Erskine v. Forbes

Opinion.

Cooper, J.,

delivered the opinion of the court:

By his original and supplemental cross-bills the appellee, Forbes, attempted to deal with the land in two antagonistic characters. By the first he claims that his mortgage, though executed by Mr. Erskine alone, is valid because Mr. Erskine was the owner of the land mortgaged. By his supplemental cross-bill, he insists that Mrs. Erskine cannot enforce the payment of the notes given in purchase of the land by Mr. Erskine, and which were confessedly valid in the hands of Allen & Co., on the ground that she was the real purchaser of the land, and for this reason the purchase of the notes by her from Allen & Co. operated as a payment thereof against her intention. The answer to these propositions is that *400if, as between herself and Forbes and Fitzgerald, Mrs. Erskine was the real owner of the land, then they acquired no right by the mortgage executed by Mr. Erskine, and Forbes is entitled to no relief under his cross-bill; if, on the other hand, Mrs. Erskine was not the owner of the land but only had an equitable right as against her husband, and was not bound for the payment of the notes given for it, she has the right to enforce the vendor’s lien and it is superior to the mortgage of Forbes. In other words, Forbes cannot say that she is not the owner and, therefore, his mortgage is good, and having sustained this position, say that she was not always owner and thus convert what was intended by her as a purchase of the notes secured by the vendor’s lien into a payment for them. The demurrer should, therefore, have been sustained and the supplemental cross-bill dismissed.

The decree is reversed, demurrer sustained, and supplemental cross-bill dismissed.

A lien for the purchase money expressly reserved in a conveyance of land is in effect an equitable mortgage, and an assignment of the debt carries with it the lien. Kausler v. Ford, 47 Miss. 289; Moore v. Lackey, 53 Miss. 85.

Where an express lien on land is reserved in a note for the purchase money, though the deed recites payment thereof, the lien will pass by assignment of the note. Hobson v. Edwards, 57 Miss. 128.

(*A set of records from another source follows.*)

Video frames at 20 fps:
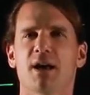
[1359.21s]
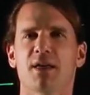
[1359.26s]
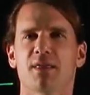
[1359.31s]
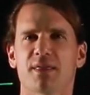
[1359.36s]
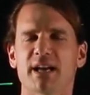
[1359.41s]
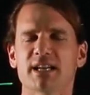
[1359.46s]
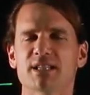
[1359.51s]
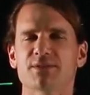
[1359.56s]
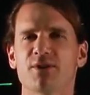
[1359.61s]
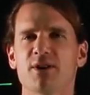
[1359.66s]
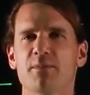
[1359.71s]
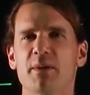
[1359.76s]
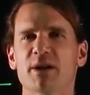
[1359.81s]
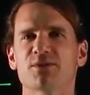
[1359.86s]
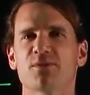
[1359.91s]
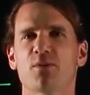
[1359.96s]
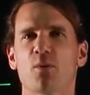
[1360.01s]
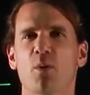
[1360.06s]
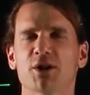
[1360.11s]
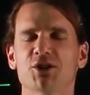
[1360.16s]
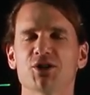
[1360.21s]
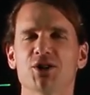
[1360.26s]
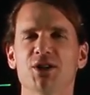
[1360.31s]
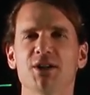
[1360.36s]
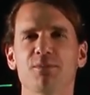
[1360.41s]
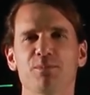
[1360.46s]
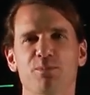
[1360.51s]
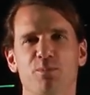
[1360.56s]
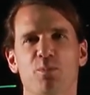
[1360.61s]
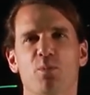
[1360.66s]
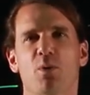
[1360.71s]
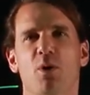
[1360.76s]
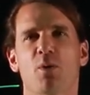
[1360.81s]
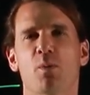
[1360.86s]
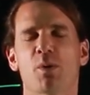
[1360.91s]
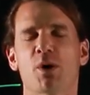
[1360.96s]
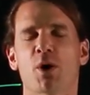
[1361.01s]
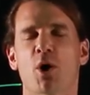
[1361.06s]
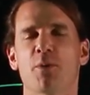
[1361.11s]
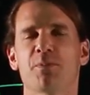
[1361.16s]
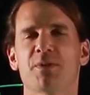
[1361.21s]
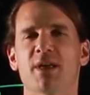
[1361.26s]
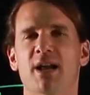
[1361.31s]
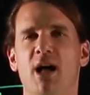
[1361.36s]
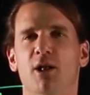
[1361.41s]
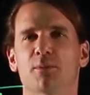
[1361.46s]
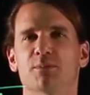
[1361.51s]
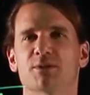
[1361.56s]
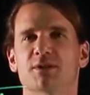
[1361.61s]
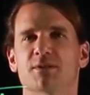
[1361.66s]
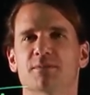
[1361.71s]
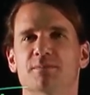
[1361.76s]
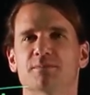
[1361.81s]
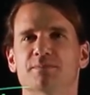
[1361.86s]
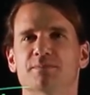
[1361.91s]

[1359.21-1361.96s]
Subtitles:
Thanks very much for watching. We hope that helped.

Where the vendor of land, by title bond, assigns the debt the lien passes to the assignee, and the vendor cannot afterward do any act which will affect it. Mhoon p. Wilkerson, 47 Miss. 633; Moore v. Lackey, 53 Miss. 85.

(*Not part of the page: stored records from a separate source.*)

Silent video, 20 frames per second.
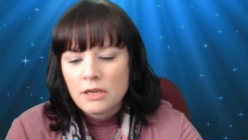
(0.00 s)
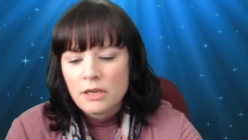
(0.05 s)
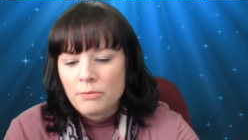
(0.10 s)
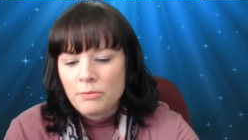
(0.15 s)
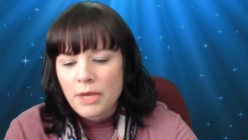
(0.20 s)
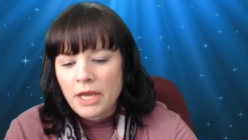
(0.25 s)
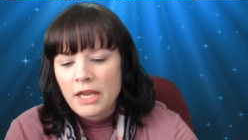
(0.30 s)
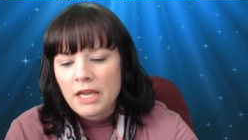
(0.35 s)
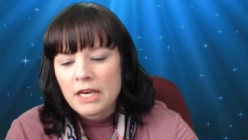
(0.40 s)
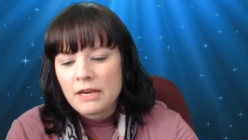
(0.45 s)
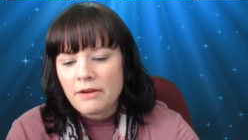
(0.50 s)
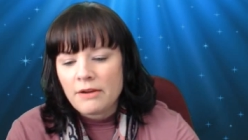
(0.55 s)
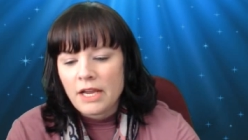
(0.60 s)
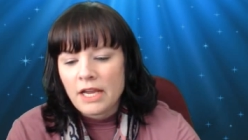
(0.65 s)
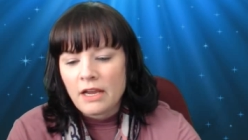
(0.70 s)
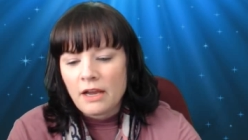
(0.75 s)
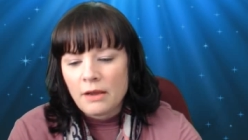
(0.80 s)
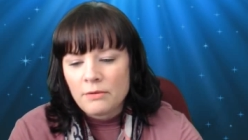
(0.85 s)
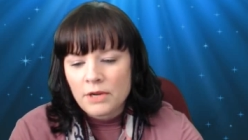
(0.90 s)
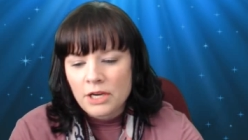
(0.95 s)
But anyway,
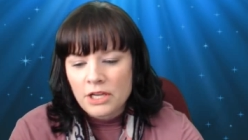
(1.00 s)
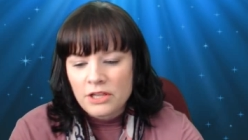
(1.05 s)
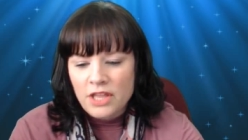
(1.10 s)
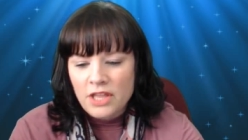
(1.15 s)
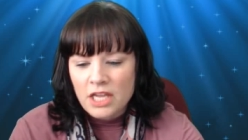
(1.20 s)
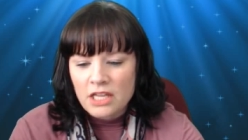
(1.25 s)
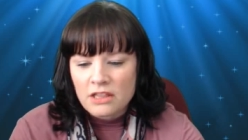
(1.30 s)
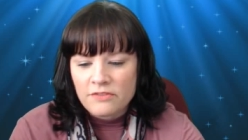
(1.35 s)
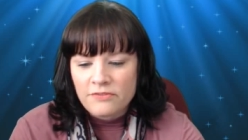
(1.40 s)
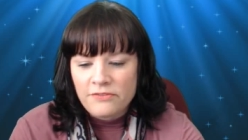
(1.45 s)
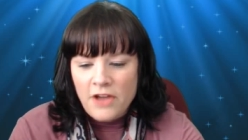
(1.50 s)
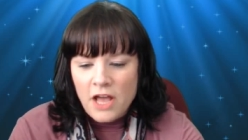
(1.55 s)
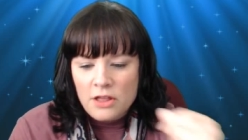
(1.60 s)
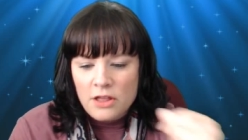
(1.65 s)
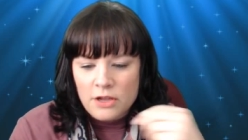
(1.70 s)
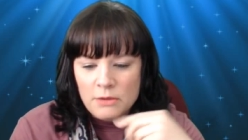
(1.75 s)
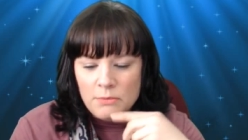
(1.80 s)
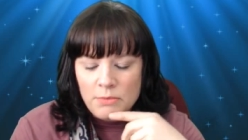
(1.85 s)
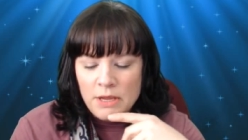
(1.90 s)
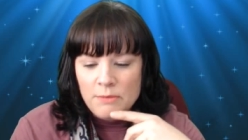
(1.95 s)
I want to thank the
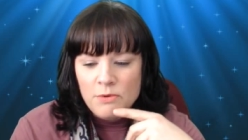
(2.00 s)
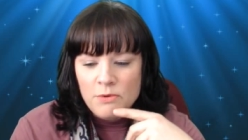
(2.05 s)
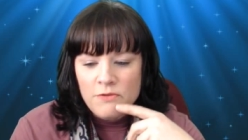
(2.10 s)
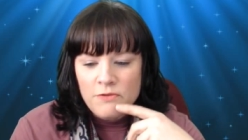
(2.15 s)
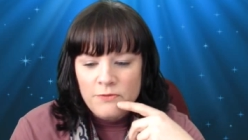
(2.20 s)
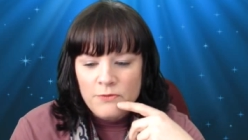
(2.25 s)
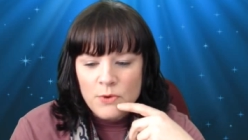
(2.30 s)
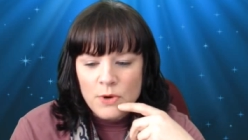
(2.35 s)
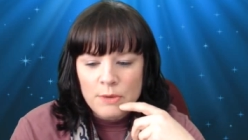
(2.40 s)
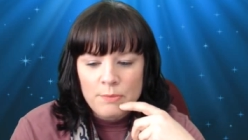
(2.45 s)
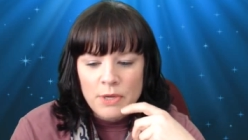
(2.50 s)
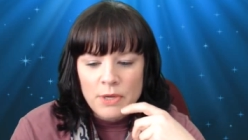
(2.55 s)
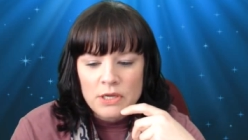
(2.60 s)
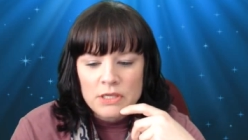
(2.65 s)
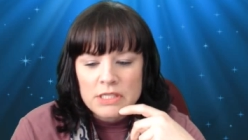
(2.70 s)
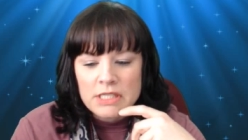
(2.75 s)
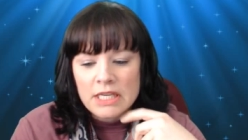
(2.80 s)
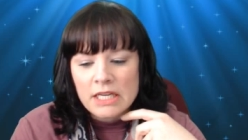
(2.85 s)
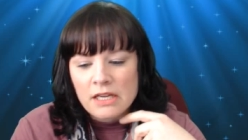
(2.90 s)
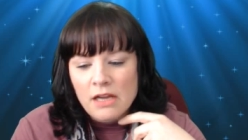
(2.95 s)
following people for
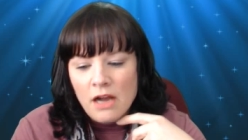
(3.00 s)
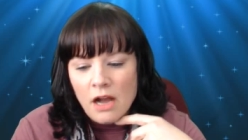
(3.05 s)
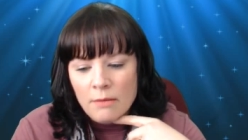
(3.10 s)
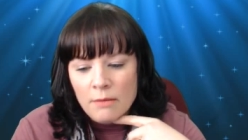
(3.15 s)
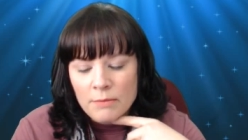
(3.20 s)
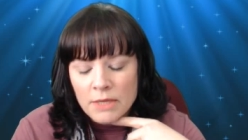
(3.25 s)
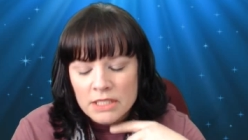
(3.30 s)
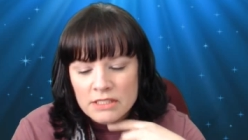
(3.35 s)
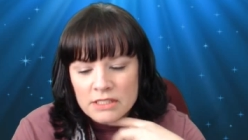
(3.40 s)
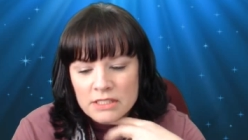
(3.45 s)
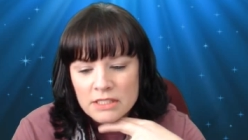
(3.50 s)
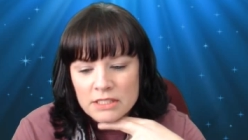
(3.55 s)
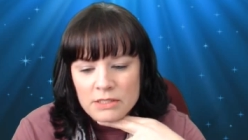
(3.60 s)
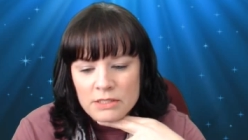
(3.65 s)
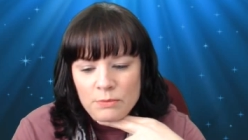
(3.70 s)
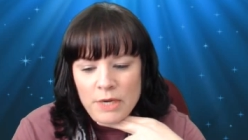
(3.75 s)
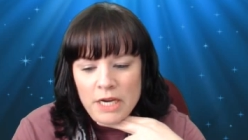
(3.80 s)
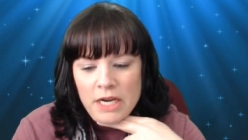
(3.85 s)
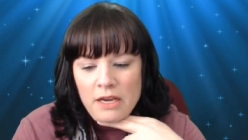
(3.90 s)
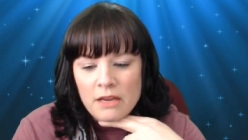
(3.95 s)
posting comments this
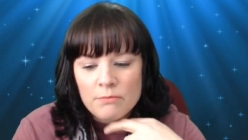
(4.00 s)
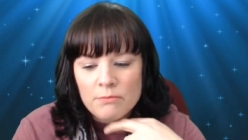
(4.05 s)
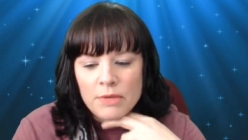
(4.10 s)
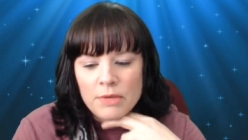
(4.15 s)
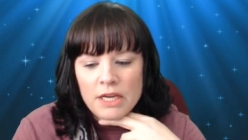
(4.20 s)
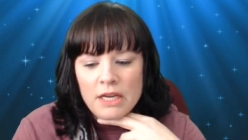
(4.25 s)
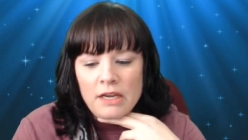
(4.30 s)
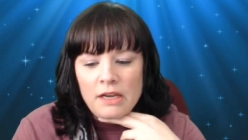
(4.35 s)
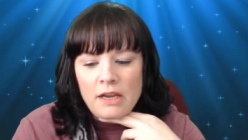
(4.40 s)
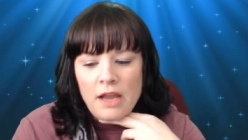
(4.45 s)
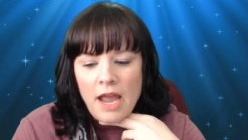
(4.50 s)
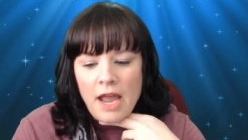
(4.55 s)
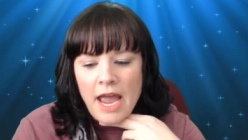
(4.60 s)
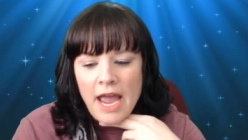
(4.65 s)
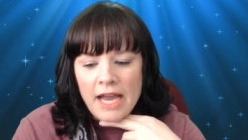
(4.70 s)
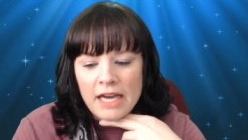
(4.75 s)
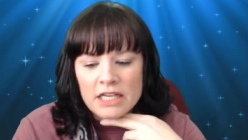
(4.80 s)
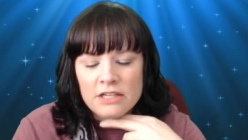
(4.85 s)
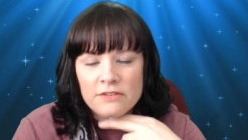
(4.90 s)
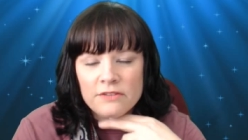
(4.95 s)
week and being
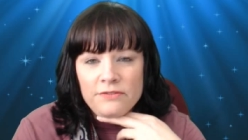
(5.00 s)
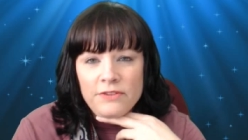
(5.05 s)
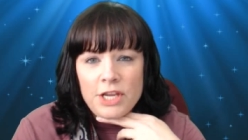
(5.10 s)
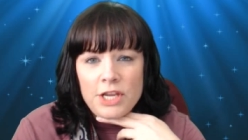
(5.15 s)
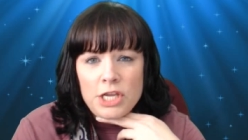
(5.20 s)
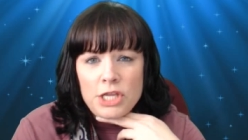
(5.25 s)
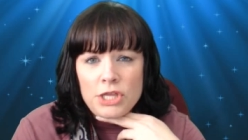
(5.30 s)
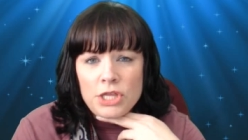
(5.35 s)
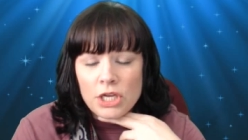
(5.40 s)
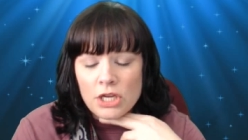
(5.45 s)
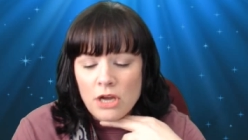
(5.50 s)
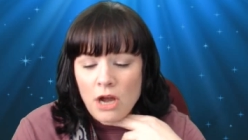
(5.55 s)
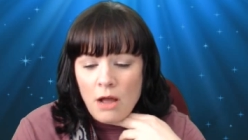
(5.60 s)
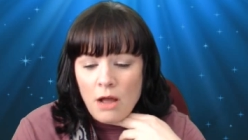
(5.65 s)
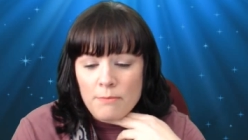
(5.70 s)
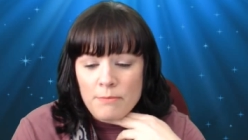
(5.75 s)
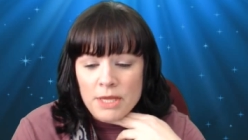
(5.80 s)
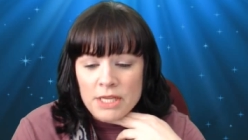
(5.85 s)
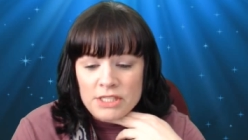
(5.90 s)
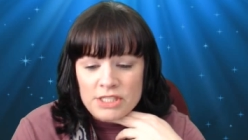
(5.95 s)
active in the
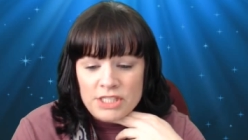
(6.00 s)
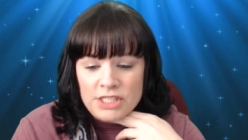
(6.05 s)
comments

Under section 1124, Code 1880, providing that the assignee of a claim for the purchase money of land may enforce the vendor’s lien as the vendor could, where by the contract it is agreed that payment of the purchase price shall be made to another than the vendor, such other becomes the payee of the purchase price, and may enforce the lien. Bank v. Knapp, 61 Miss. 485.

A cross-bill may be predicated upon separate and independent matter if it grow out of the same subject-matter involved in the original bill. Dewees v. Dewees, 55 Miss. 315.

For other annotations in this case, see brief for appellant.